> **What needs to be done**: Gather from the material every line that contains the string "frames".

> **Entries supplied**:
'''
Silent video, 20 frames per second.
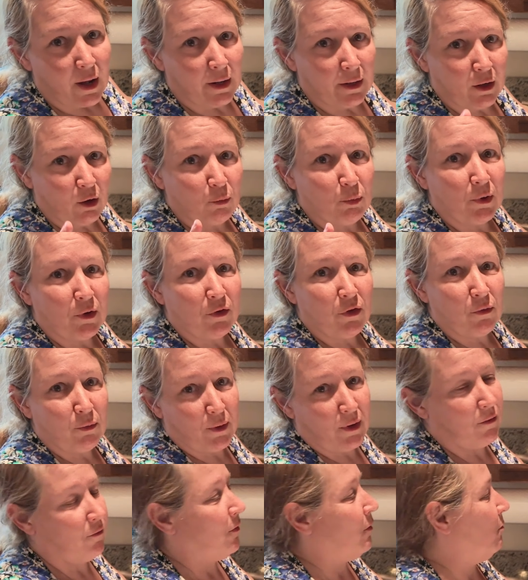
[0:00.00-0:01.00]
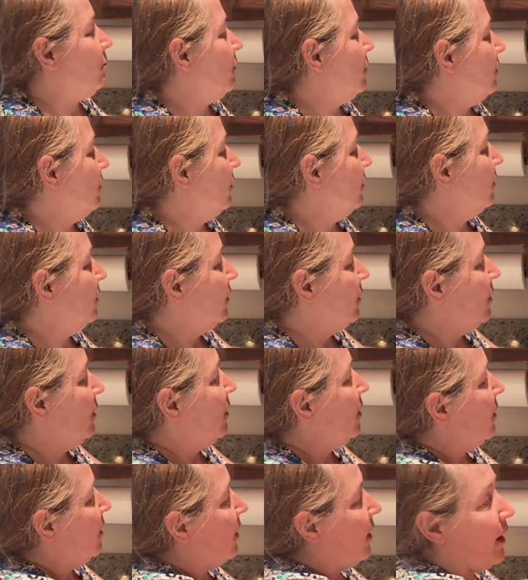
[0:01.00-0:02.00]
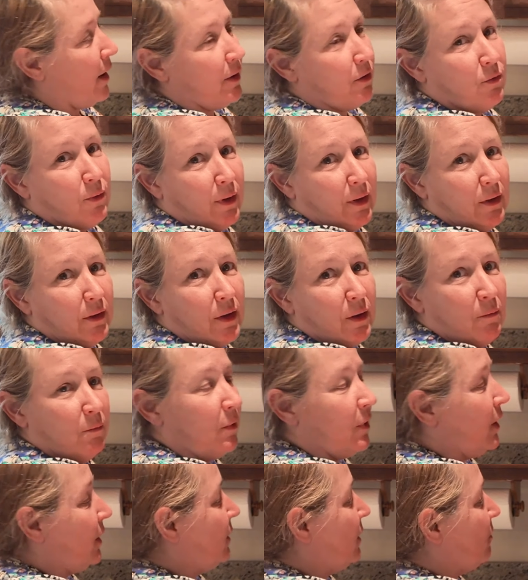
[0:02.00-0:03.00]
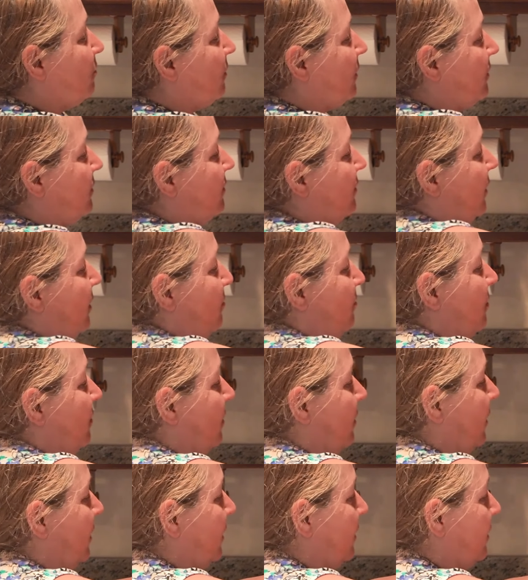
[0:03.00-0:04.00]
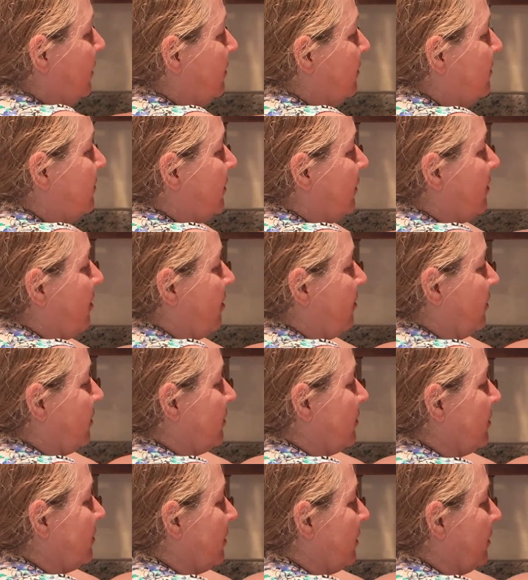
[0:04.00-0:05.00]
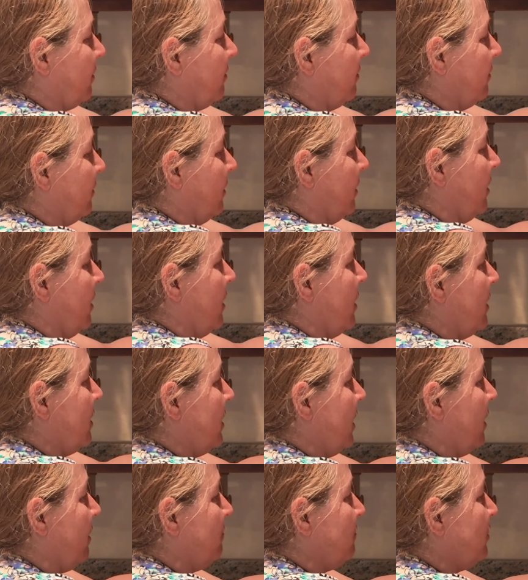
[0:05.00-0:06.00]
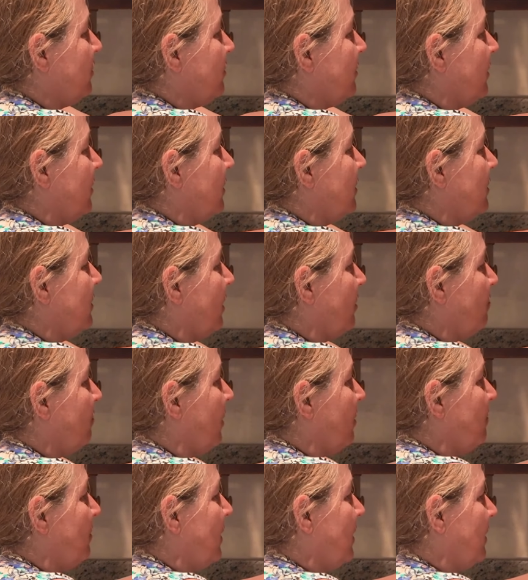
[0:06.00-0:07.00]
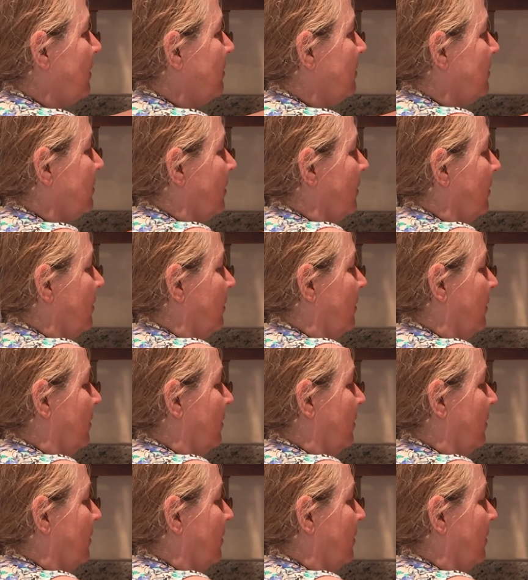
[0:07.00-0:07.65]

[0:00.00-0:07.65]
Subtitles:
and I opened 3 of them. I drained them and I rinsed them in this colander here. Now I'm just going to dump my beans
'''
'''
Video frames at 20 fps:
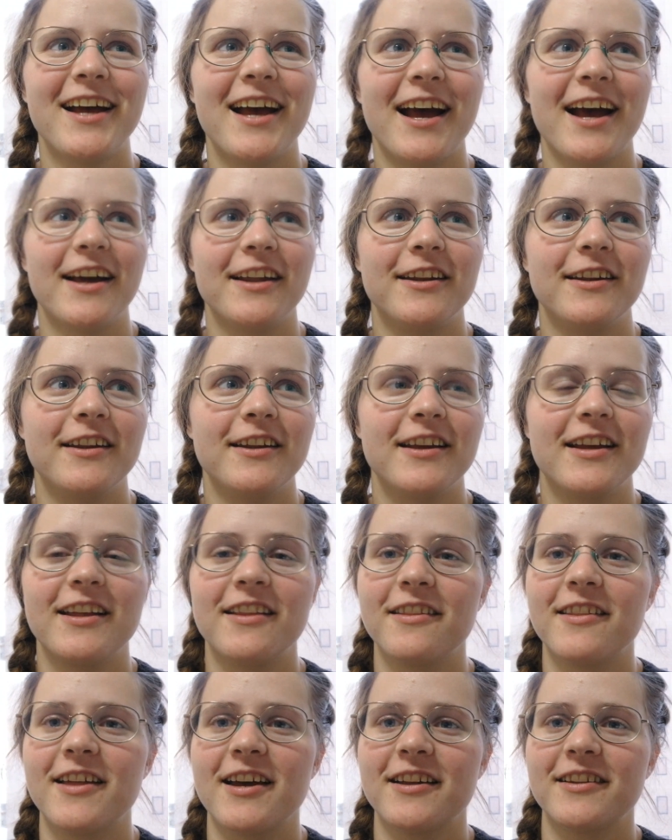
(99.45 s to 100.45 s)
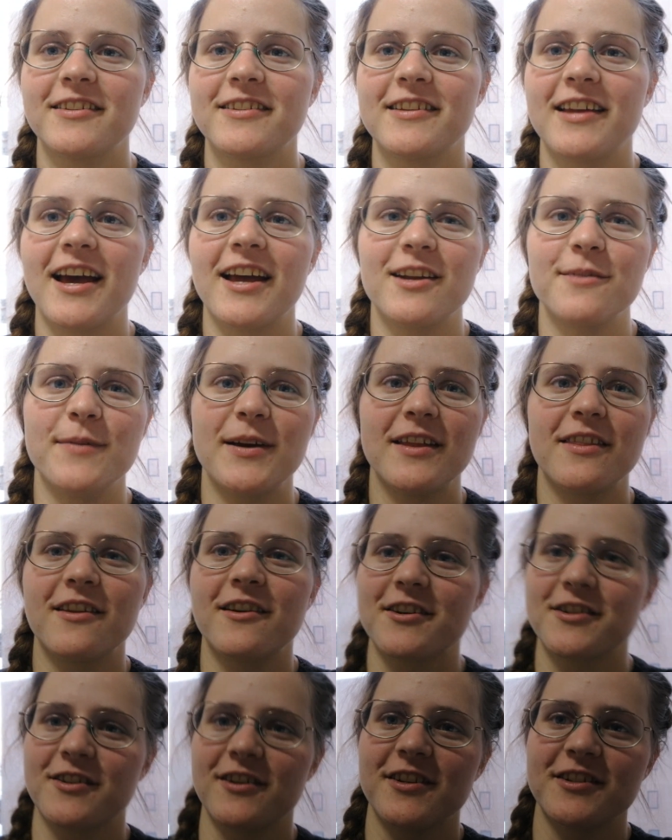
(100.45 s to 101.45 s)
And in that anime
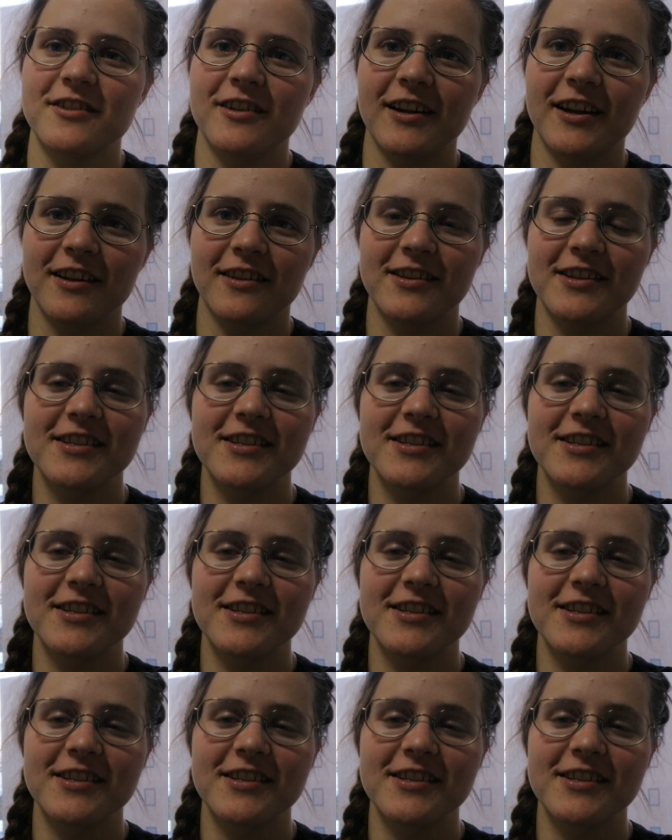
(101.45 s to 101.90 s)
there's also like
'''
'''
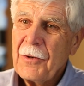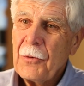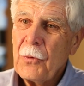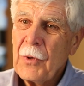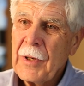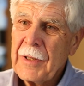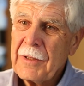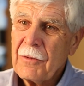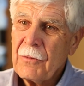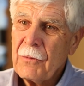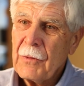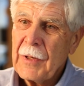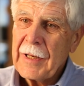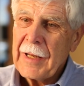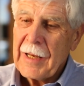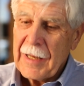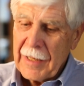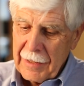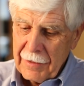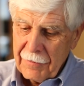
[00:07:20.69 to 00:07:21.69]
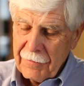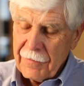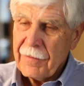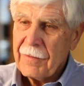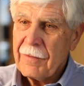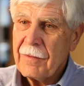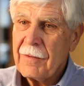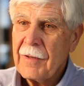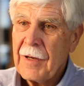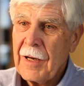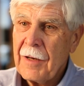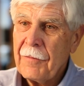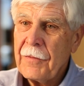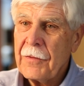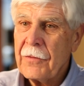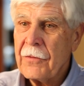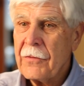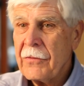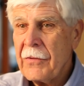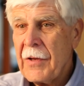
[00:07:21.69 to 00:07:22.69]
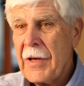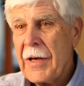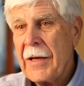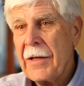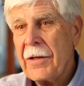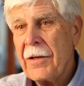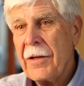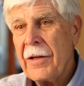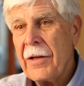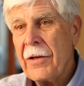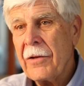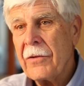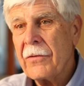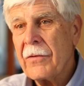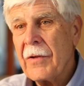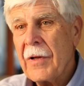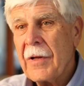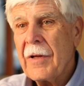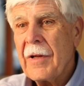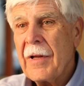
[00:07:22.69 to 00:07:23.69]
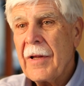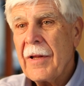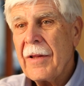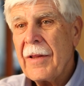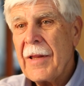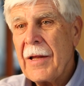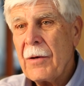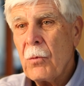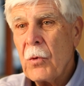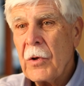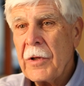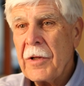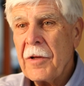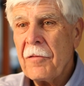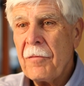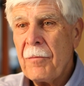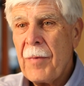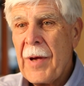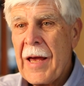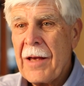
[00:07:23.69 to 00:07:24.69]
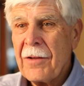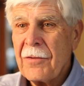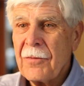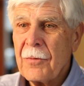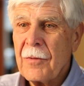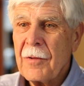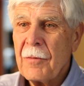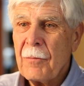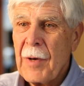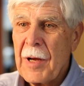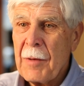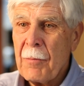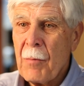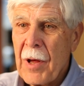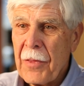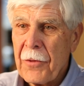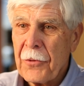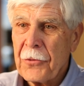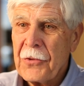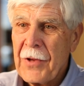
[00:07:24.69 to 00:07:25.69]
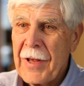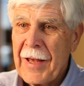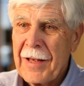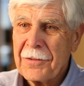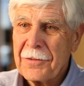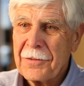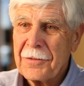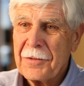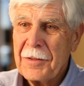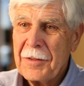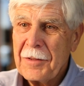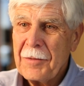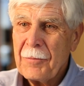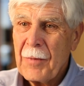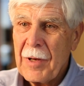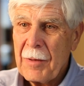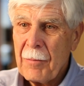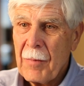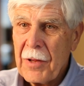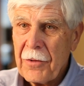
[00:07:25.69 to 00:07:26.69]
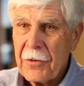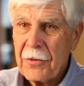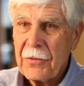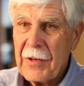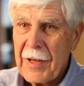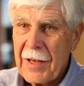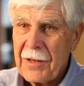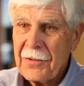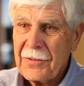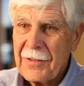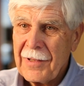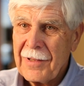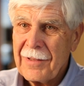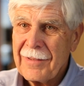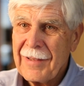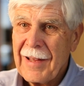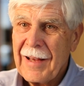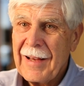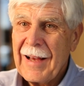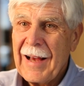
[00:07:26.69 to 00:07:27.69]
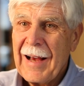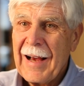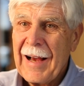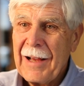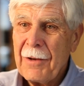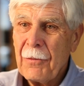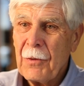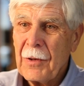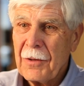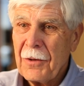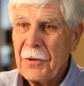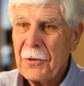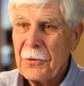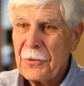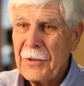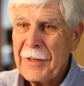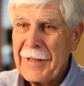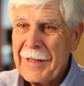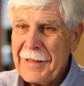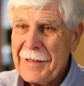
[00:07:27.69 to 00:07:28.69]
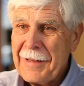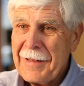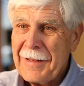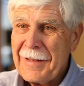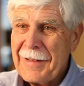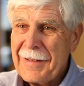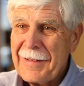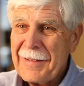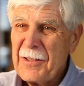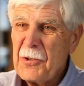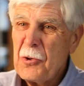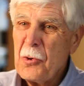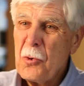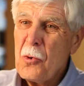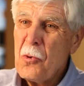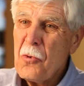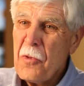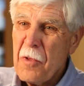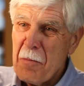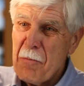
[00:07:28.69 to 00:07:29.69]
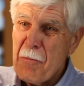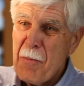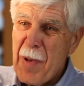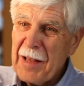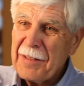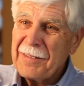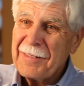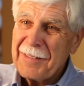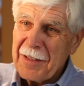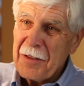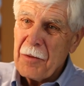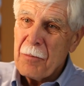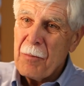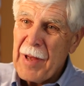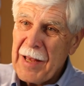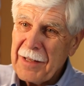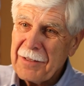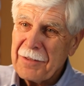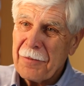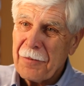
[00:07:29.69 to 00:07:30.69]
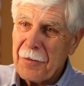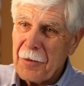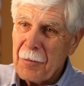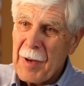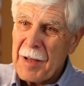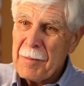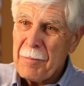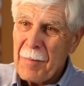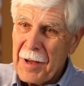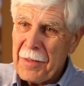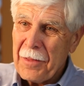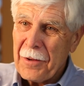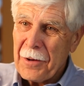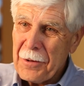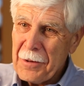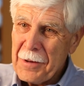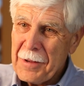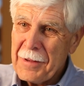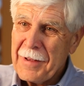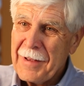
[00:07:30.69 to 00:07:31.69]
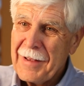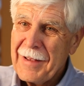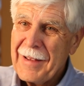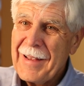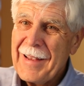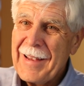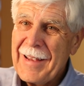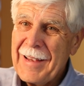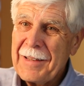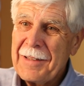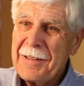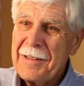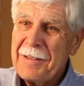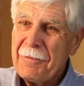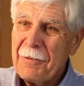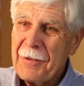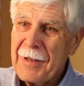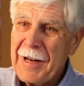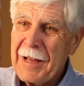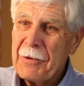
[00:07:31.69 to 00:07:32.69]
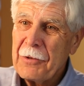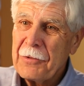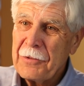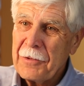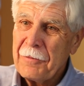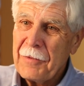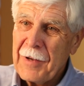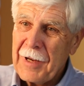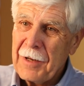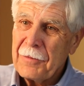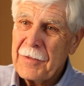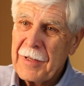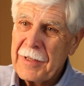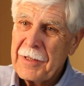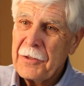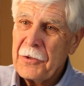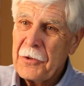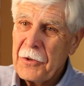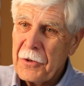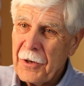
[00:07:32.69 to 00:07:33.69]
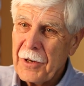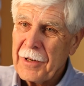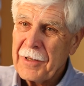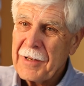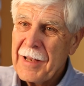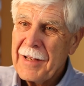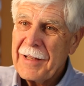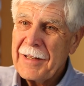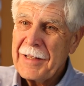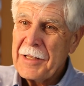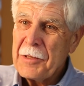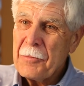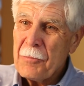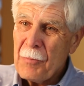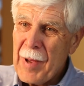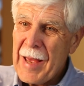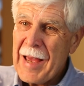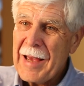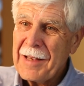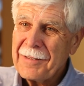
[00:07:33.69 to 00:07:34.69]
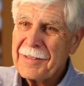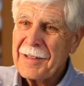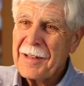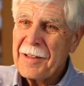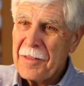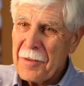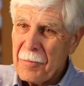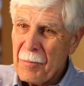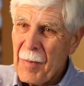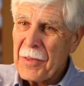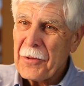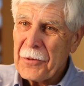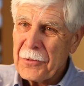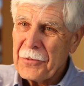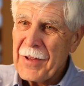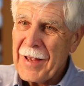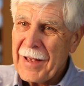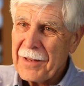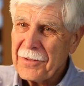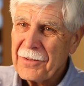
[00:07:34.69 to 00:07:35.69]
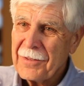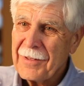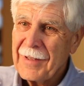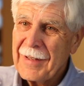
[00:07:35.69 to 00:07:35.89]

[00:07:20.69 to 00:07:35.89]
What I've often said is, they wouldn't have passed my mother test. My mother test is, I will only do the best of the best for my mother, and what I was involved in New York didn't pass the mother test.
'''
> **Answer to this task**:
Silent video, 20 frames per second.
Video frames at 20 fps:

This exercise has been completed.